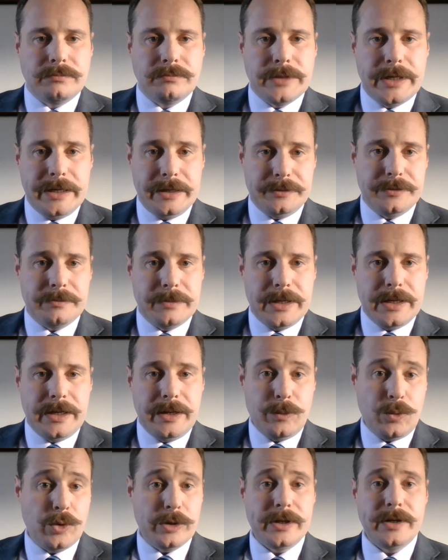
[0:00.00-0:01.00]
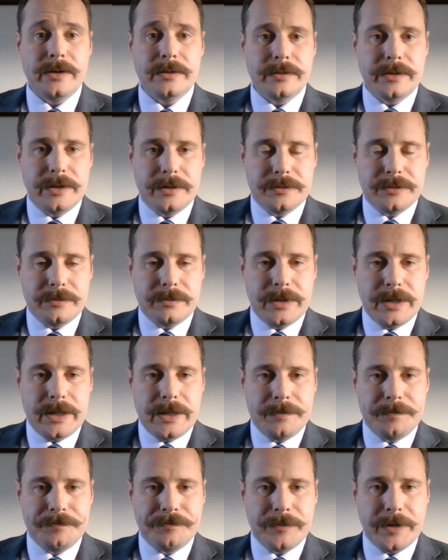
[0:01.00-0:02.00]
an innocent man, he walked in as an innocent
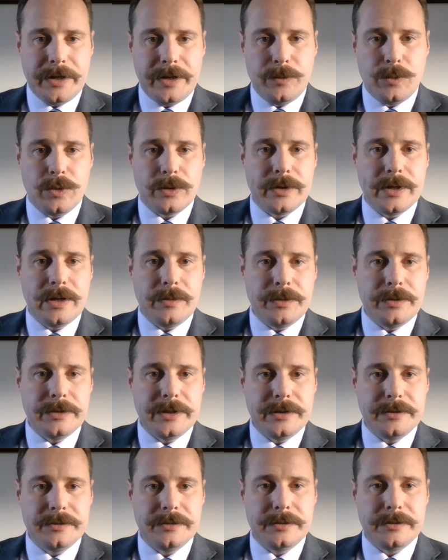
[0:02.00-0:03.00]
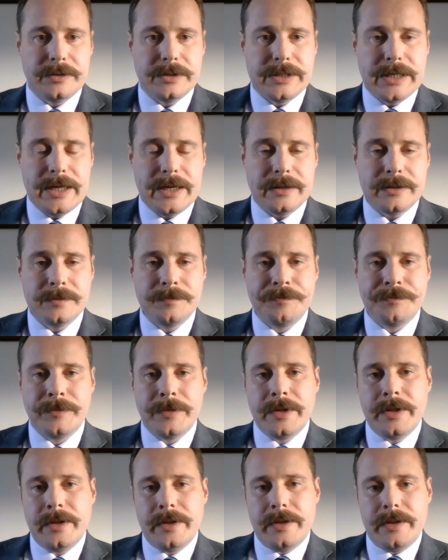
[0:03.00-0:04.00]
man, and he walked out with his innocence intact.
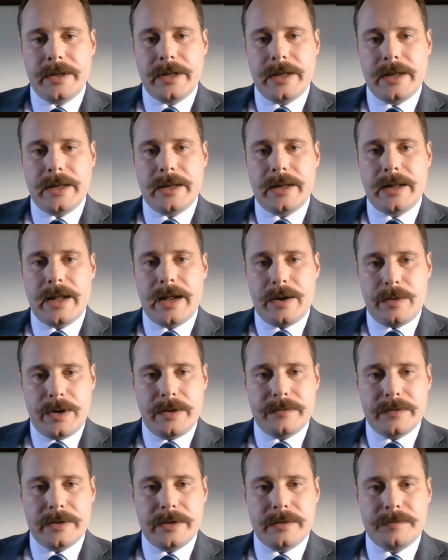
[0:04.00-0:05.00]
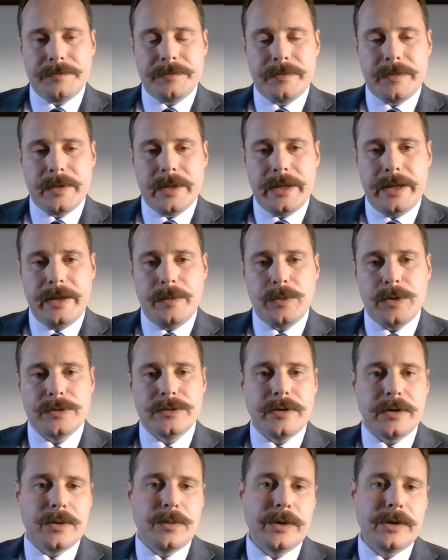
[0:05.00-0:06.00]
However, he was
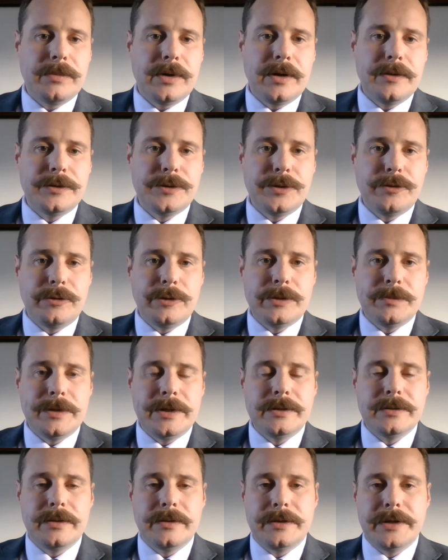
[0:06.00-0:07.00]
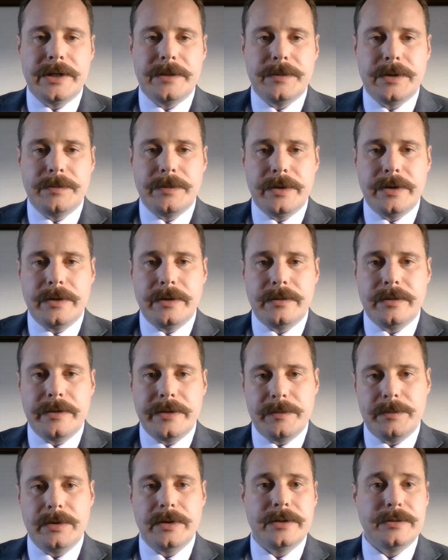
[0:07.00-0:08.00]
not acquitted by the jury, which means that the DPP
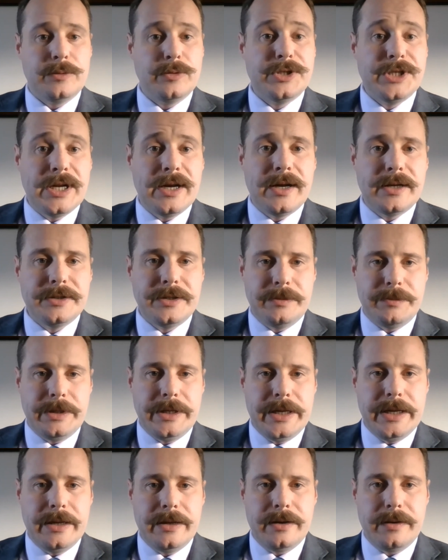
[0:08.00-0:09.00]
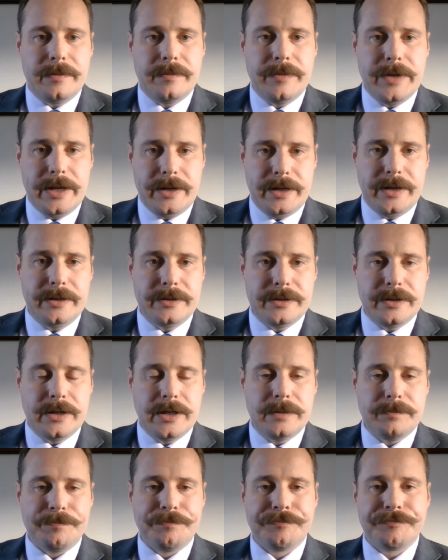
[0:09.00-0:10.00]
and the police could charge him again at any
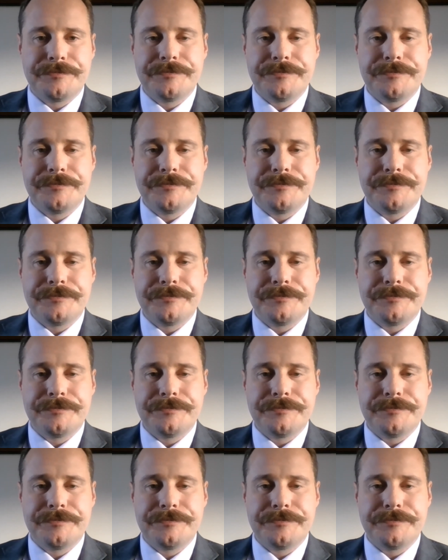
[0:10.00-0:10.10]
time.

- - - - -

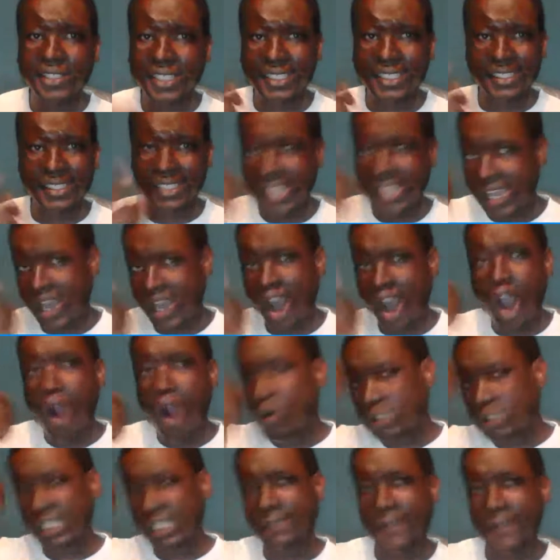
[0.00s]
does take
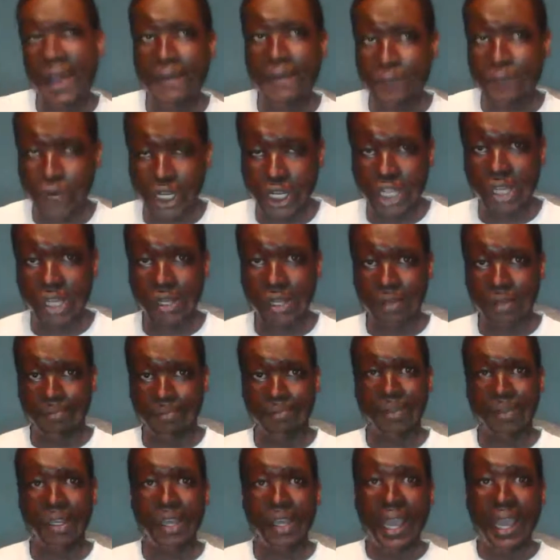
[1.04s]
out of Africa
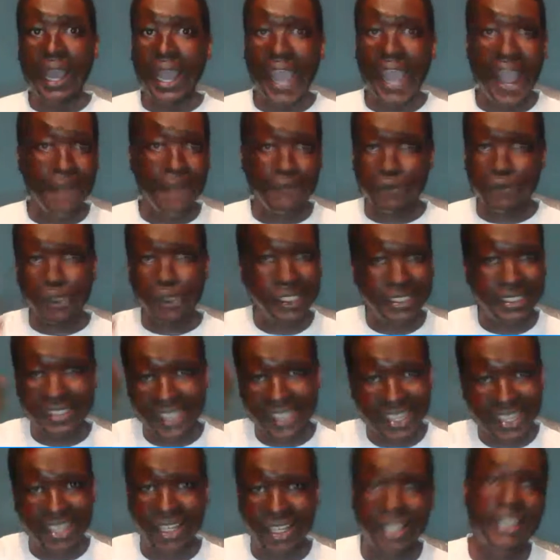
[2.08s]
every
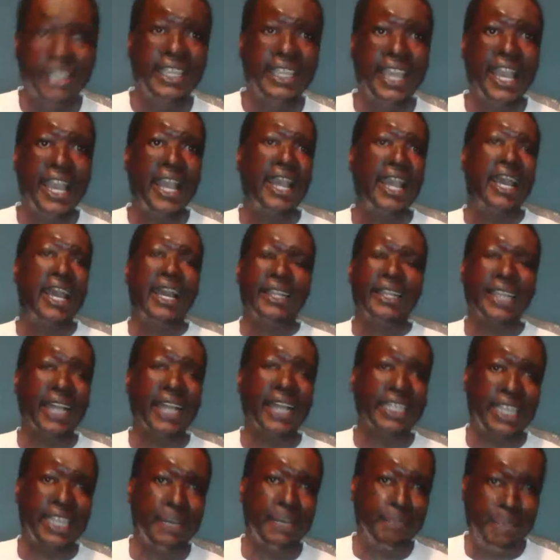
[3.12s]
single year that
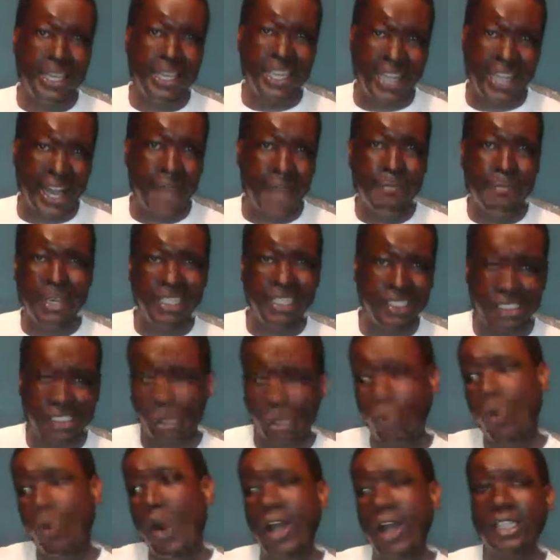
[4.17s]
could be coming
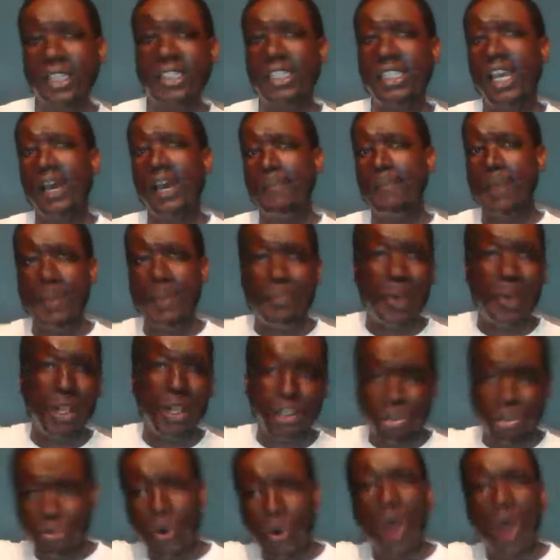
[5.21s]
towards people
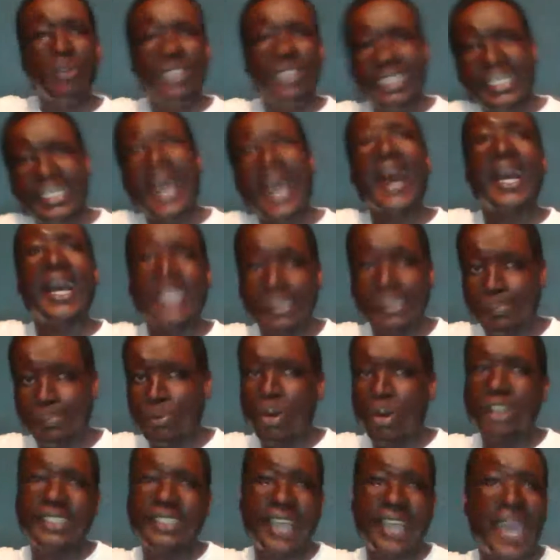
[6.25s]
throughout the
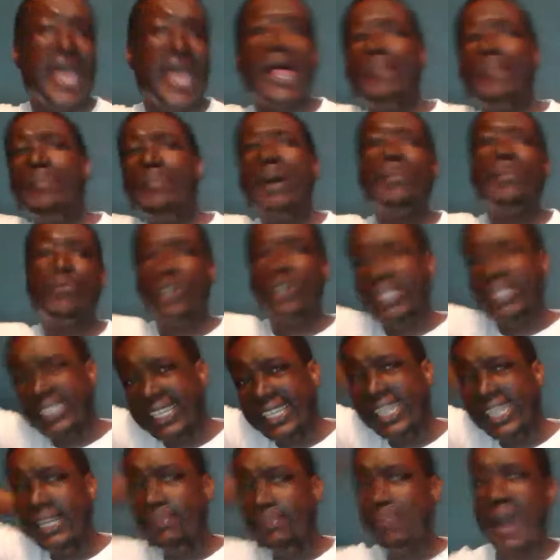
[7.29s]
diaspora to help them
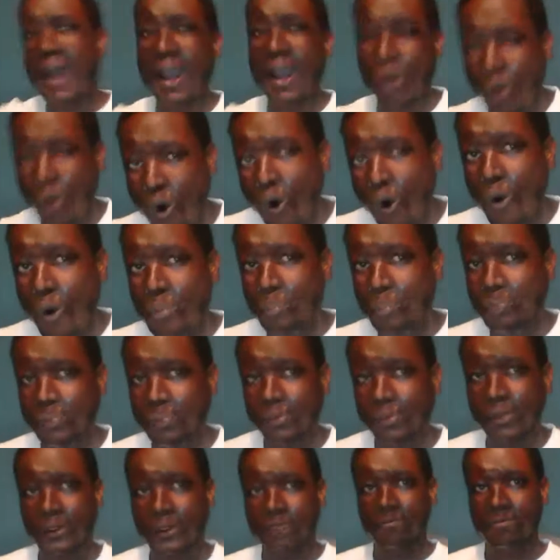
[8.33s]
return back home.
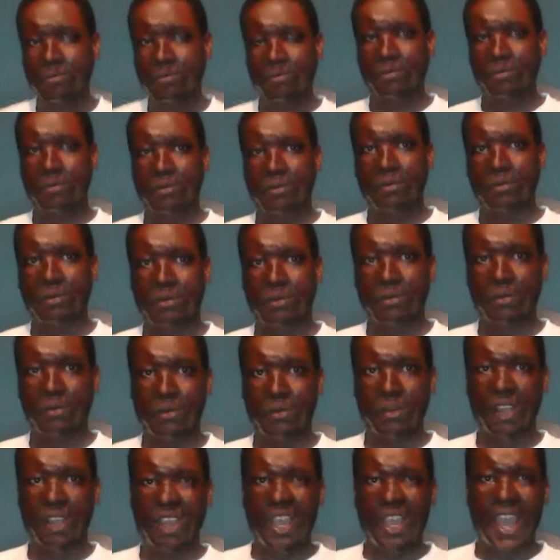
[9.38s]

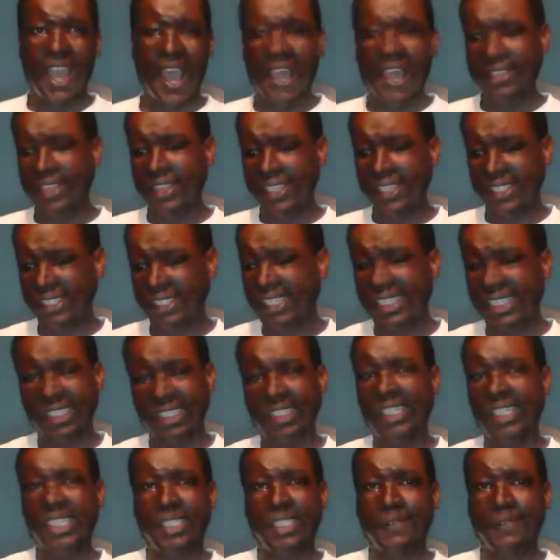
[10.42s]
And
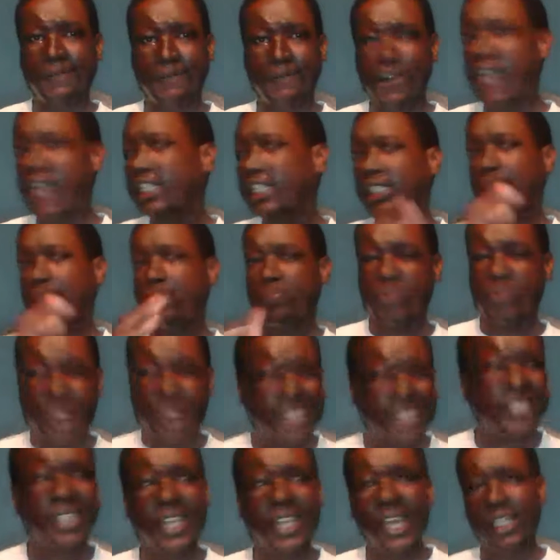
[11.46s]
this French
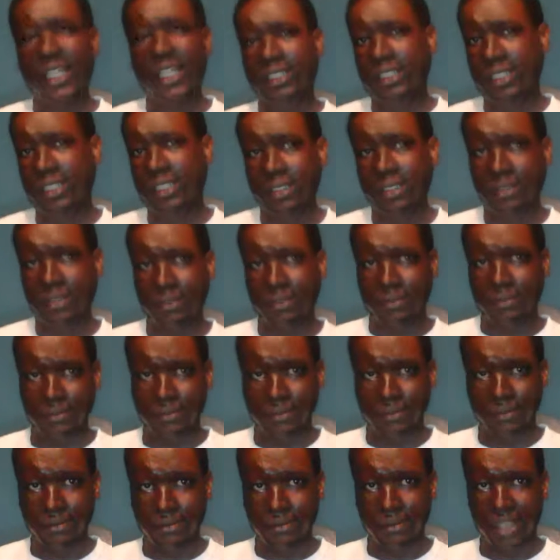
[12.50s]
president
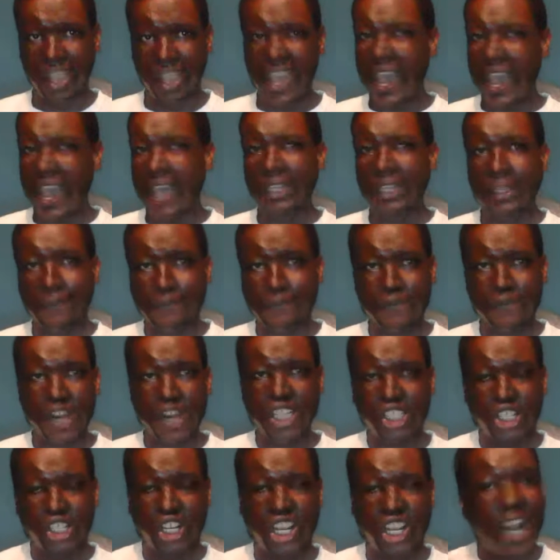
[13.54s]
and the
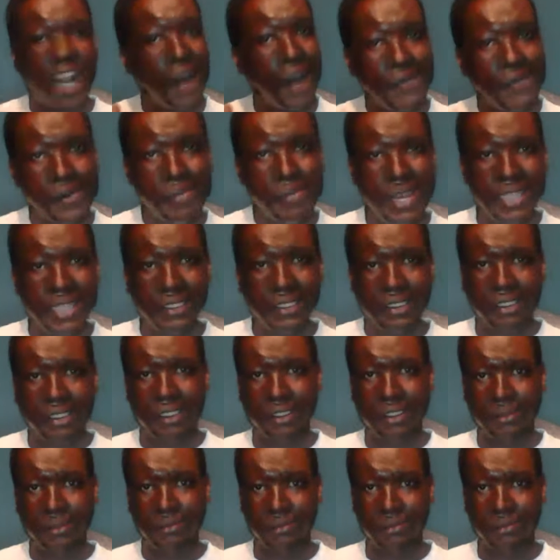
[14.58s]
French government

- - - - -

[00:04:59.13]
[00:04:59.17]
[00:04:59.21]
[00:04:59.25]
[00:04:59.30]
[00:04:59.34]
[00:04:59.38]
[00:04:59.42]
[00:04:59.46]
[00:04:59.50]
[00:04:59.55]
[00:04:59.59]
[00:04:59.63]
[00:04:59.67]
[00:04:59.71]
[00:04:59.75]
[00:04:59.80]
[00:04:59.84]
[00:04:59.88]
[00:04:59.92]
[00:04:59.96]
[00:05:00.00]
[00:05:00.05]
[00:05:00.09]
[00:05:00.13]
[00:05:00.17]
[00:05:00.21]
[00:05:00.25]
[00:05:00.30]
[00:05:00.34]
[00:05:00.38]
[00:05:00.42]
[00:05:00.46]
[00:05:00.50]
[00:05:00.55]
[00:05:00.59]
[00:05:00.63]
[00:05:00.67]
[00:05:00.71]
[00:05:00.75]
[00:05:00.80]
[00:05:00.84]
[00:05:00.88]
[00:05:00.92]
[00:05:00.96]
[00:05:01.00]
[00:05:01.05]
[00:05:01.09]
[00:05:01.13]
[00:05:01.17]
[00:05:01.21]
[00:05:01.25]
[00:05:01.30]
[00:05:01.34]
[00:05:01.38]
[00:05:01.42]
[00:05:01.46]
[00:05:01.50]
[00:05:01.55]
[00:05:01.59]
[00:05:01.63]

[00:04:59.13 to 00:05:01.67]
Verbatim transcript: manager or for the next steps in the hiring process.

- - - - -

• What you need to do
For the material above, reproduce exactly the lines from the line with "[00:05:00.05]" to the line with "Verbatim transcript: manager", inclusive, and exclude all others.

• Exercise answer
[00:05:00.05]
[00:05:00.09]
[00:05:00.13]
[00:05:00.17]
[00:05:00.21]
[00:05:00.25]
[00:05:00.30]
[00:05:00.34]
[00:05:00.38]
[00:05:00.42]
[00:05:00.46]
[00:05:00.50]
[00:05:00.55]
[00:05:00.59]
[00:05:00.63]
[00:05:00.67]
[00:05:00.71]
[00:05:00.75]
[00:05:00.80]
[00:05:00.84]
[00:05:00.88]
[00:05:00.92]
[00:05:00.96]
[00:05:01.00]
[00:05:01.05]
[00:05:01.09]
[00:05:01.13]
[00:05:01.17]
[00:05:01.21]
[00:05:01.25]
[00:05:01.30]
[00:05:01.34]
[00:05:01.38]
[00:05:01.42]
[00:05:01.46]
[00:05:01.50]
[00:05:01.55]
[00:05:01.59]
[00:05:01.63]

[00:04:59.13 to 00:05:01.67]
Verbatim transcript: manager or for the next steps in the hiring process.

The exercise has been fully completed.